Love Edition
15 February 2026
This weekend is the confluence of Valentine’s Day, the ultimate exploitation of love for marketing; and in BC, Family Day on Monday, which, for better or worse, may define your understanding of love; and on Tuesday, Chinese or Lunar New Year, which might not be explicitly about love, but the concept of zodiacs reminds me of the Stoic expression amor fati, of loving your fate. But I cannot claim to have any particular insights into love, so perhaps this issue’s title is a bit clickbaity. Nonetheless, I send you my love, for what it’s worth, for reading this newsletter.
Monday
I watched this 1962 film by Karel Zeman in subtitles on the Kanopy service. I’m not sure what language they were speaking. It looked quite unusual as a combination of live action and animation. Once upon a time, I had seen a film by Terry Gilliam called The Adventures of Baron Munchausen which had similar elements, though I found that one annoying because it felt like it had anti-scientific tendencies. This one is mostly absurdly whimsical.
Tuesday
My daughter “had” to get a new device, so she let me have her old one. This one is bigger and faster than my old one and the screen protector has a paper-like texture to it, which feels nice to draw on. Also it is able to run the latest ios, so I am learning to use that. I don’t know if this will make my comics any better or easier to make.
Wednesday
I had been chatting with a friend about movies or TV series that are done in a single shot. This made me wonder about doing a comic without making any changes. This kind of defeats the purpose of using an ipad, because I like having layers and being able to erase lines. If you draw in pen on paper, you have just start over or make the best of it. I suppose this is more like life itself, where you don’t really get a do over.
Thursday
I had heard of Barbara Kingsolver but not read anything by her before. This novel tells two stories a hundred years apart with resonant themes. People in denial about evolution and climate change, for example. What caught my attention was a historical woman scientist from the 1800s named Mary Treat who studied carnivorous plants and other things.

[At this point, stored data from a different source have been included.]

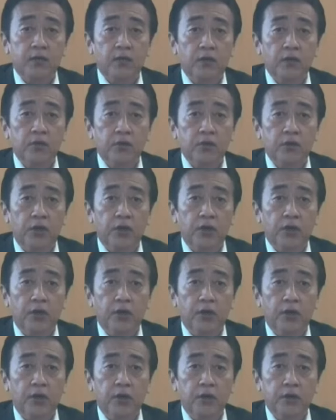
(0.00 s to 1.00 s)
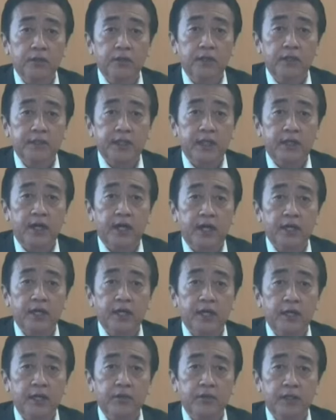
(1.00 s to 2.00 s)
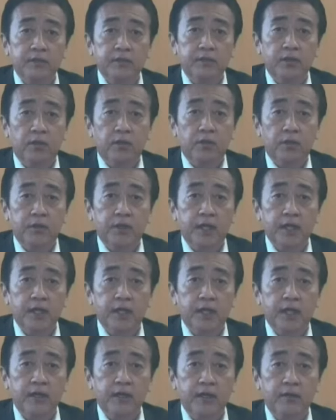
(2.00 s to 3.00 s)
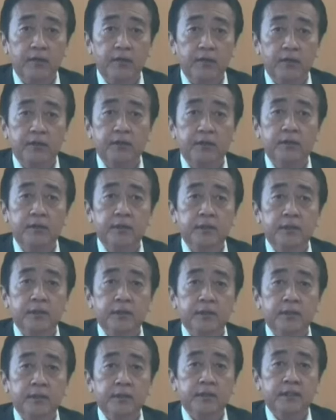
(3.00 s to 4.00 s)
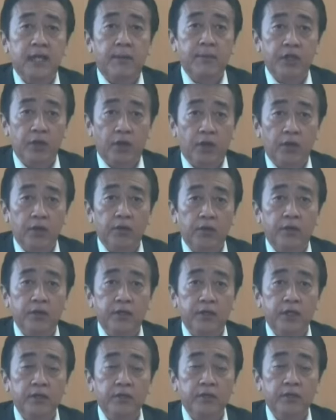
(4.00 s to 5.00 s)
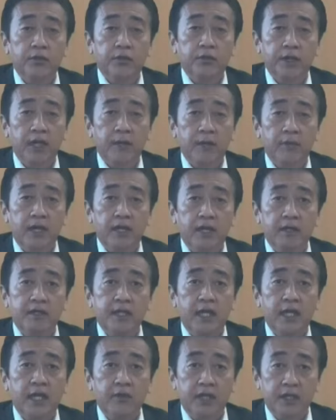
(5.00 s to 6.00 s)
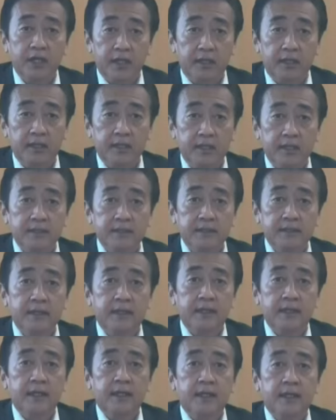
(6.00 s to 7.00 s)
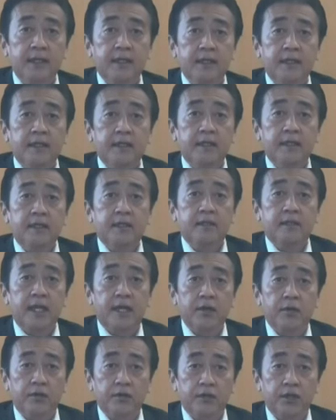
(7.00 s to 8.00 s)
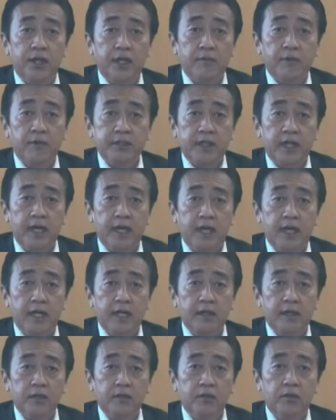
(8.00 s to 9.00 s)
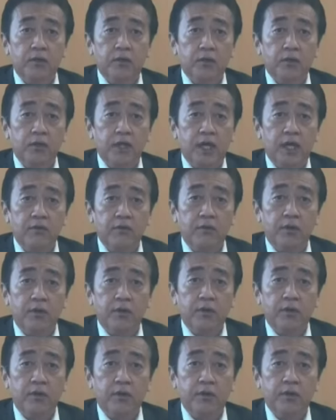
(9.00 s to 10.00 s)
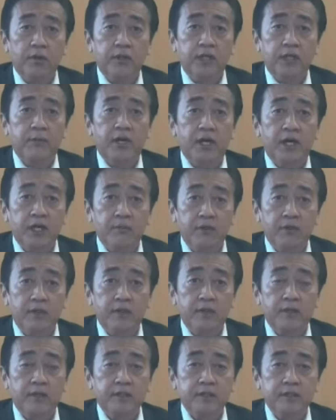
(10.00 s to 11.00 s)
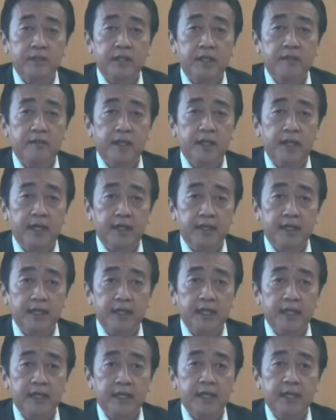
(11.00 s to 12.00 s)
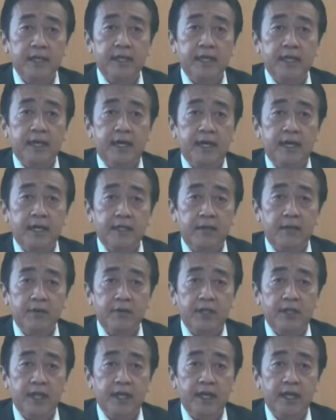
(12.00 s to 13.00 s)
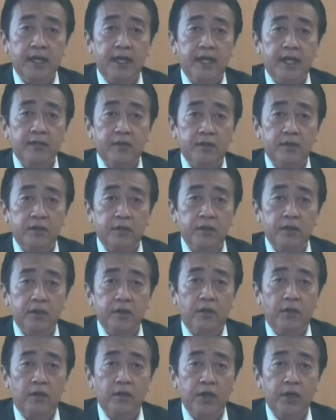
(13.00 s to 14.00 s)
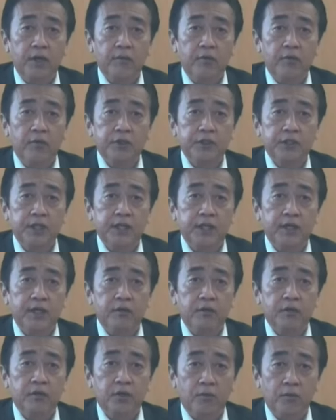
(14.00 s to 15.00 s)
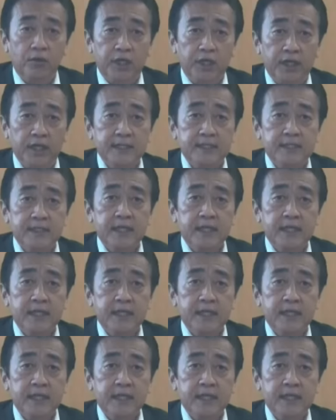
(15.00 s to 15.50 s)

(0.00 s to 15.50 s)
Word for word: 今後のデジタルアーカイブ活動を展開するためのヒントとなれば幸いです最後となりましたがご登壇を賜ります先生方に改めて厚く御礼申し上げるとともに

Apparently she corresponded with Darwin and other major scientists of the day. In this novel, she sits in her parlor with her finger in a Venus Fly Trap to see the effect. I had a Venus Fly Trap when I was a kid and enjoyed watching them eat ants.
Friday
I suppose this superstition has some peculiar explanation to it. Mine turned out alright. Hope yours did too. Fortunately, I do not suffer from triskaidekaphobia.
Saturday
I try to make certain actions routine so that I don’t have to think about them, but then if something is a little different, I get thrown off because I’m not thinking that carefully about them. I might like an AI to keep track of things I don’t want to think about. When I was done with tai chi class, I couldn’t find my keys or my fanny pack. I had to hope that I had forgotten them at home. Fortunately, they were at home and even more fortunately, my daughter was also home so that I could get in.
Sunday
Another episode in my graphic memoir in progress Not Made in Japan about my life a graduate student in southern Japan in the late 1980s. I had read some of the papers by Joseph Connell and he was an important scientist in seashore ecology and the role of disturbance on the diversity of ecological communities, so meeting him was a big deal. Kyoto University is one of the Imperial universities, as was Kyushu University, but it was extra hard to get into. English is a struggle for Japanese students, though in science at least, they had to write their thesis in English. Since I looked Japanese, I could look like a genius for speaking the language I had grown up with, until they heard my Japanese.
So that was my week. I hope you had a good one with a better one to come. I happened to look at some of the earlier newsletters from when I started a few years ago and seems I have gotten a lot wordier. Thanks if you have made it this far.